Here is what my textbook says:
I can not see how $models(\Sigma_1) \cap models(\varphi) = \emptyset \equiv models(\Sigma_1) \subseteq models(\lnot \varphi)$. Is this because of the law of excluded middle, i.e. no model satisfies $\Sigma_1 \cup \{ \varphi \}$ and therefore all of them must satisfy $\Sigma_1 \cup \{ \lnot \varphi \}$; otherwise there exists some model $m$ such that neither is satisfied and that definitely breaks the law of excluded middle?
$\DeclareMathOperator{mod}{models}$Suppose $\mod(\Sigma_1) \cap \mod(\phi) = \emptyset$. Suppose $x \in \mod(\Sigma_1)$. Then $x \notin \mod(\phi)$. Since $x$ is not a model of $\phi$, it is, by definition, a model of $\neg \phi$. So $x \in \mod(\neg \phi)$. Thus, we see that $\mod(\Sigma_1) \subseteq \mod(\neg \phi)$.
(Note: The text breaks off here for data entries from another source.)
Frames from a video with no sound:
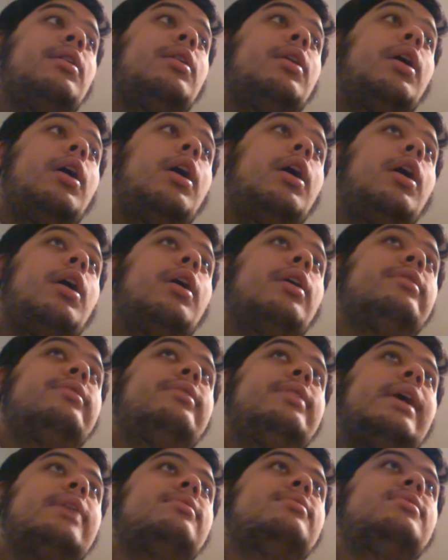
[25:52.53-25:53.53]
uh,
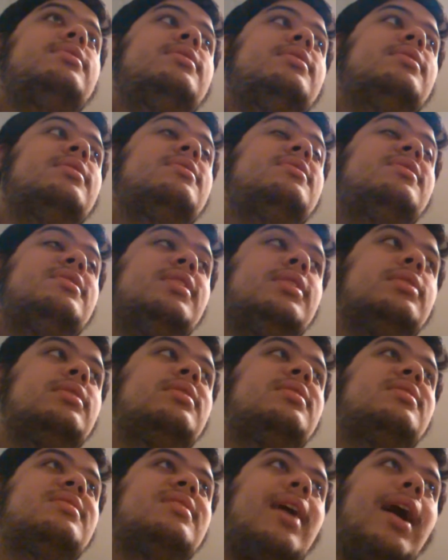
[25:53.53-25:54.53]
there's still
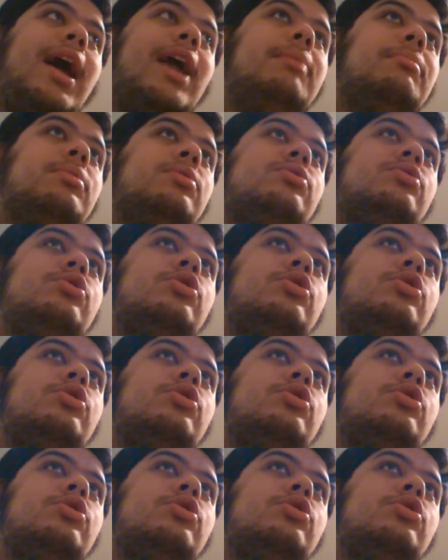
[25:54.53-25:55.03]
time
Conversely, suppose $\mod(\Sigma_1) \subseteq \mod(\neg \phi)$. Suppose $x \in \mod(\Sigma_1) \cap \mod(\phi)$. Since $x \in \mod(\Sigma_1)$, we see that $x \in \mod(\phi)$. Since $x \in \mod(\Sigma_1)$, we see that $x \in \mod(\neg \phi)$. Then $x \notin \mod(\phi)$. Contradiction. So we see that $\mod(\Sigma_1) \cap \mod(\phi) = \emptyset$.
Note that the law of excluded middle doesn't come into the picture. It's the law of noncontradiction which is relevant. The law of excluded middle is only necessary in the larger proof because it's required for a proof by contrapositive.